Roling advises other state CISOs to standardize and use mobile device management. “That’s the best way to ensure security and compliance on state-managed devices and mitigate the risk of applications going rogue.”

Indiana Goes BYOD or Bust

Like Toledo, the state of Indiana uses MobileIron to manage its fleet of smartphones. But unlike its Midwestern neighbor, Indiana has embraced BYOD. Approximately 1,500 of the state’s 10,300 phones are personal devices.

The reason? Cost savings, says John Stipe, Indiana’s deputy ­director of IT. “Several years ago, management made a decision that it’s really cheaper for us to allow BYOD than to purchase every device and pay for the services,” he explains. It’s up to each state agency to decide whether it will reimburse employees for the use of their phones.

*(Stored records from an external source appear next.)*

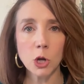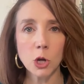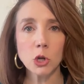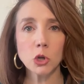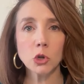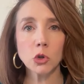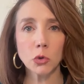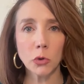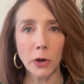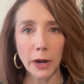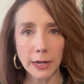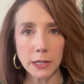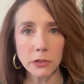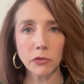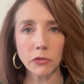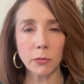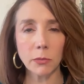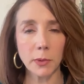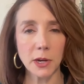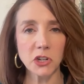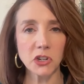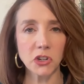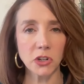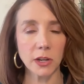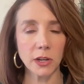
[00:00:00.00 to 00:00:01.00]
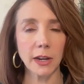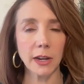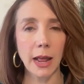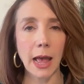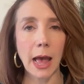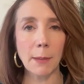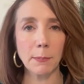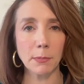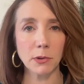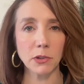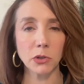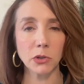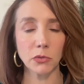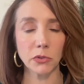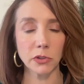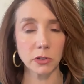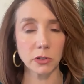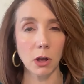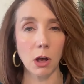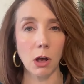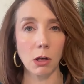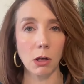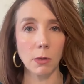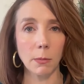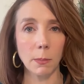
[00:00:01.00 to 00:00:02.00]
transformation can happen to us
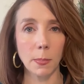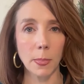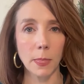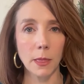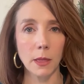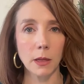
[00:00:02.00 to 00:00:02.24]
all.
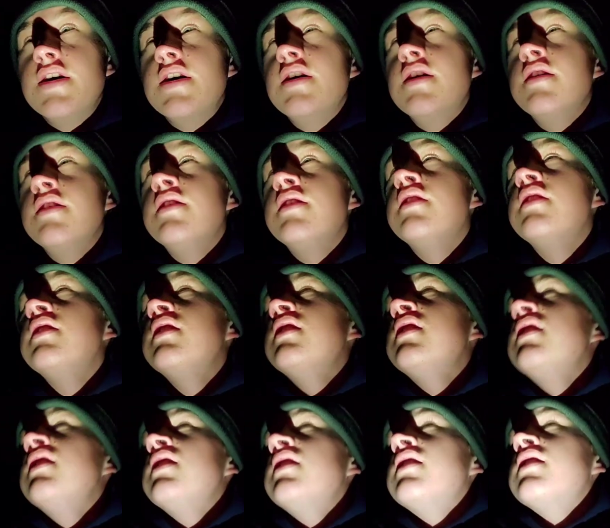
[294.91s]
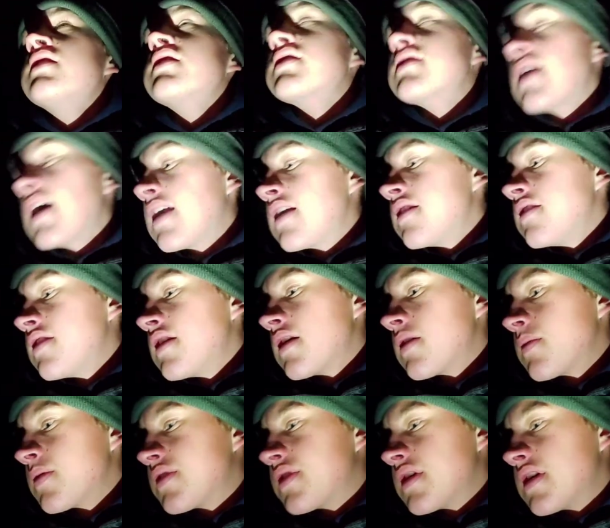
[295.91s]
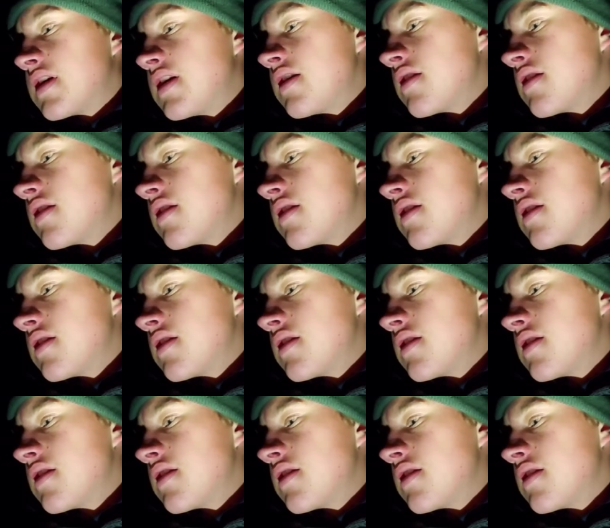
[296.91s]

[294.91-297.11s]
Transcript: then sat in there with the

A key feature of MobileIron is flexibility, Stipe says. IT teams can fine-tune the settings for each agency; if one department needs a more stringent password management policy, it can do that without affecting others.

The state provides ­authorized apps via its own MobileIron app store, but doesn’t prevent users from installing applications through Apple’s App Store. Stipe says he’s not worried about malware because of the App Store’s vetting process. And though users can theoretically bypass Apple’s restrictions and install rogue apps by jailbreaking their phones, MobileIron ensures they can’t get back on the state network.

“One of our policies is that the device OS can’t be compromised in any way, and if it is, we prevent the device from accessing state data,” Stipe says.

But when each user has the freedom to customize settings and install apps, every phone becomes slightly different, making support more challenging. While the state has the ability to lock down each phone and limit what the user can do with it, that’s not a path Indiana has chosen to take.

“A phone is a very personal thing, even if it is owned by the state,” Stipe says. “We want employees to be productive and enjoy carrying their devices and use them for all the things they’re good for. We don’t want them to hate it.”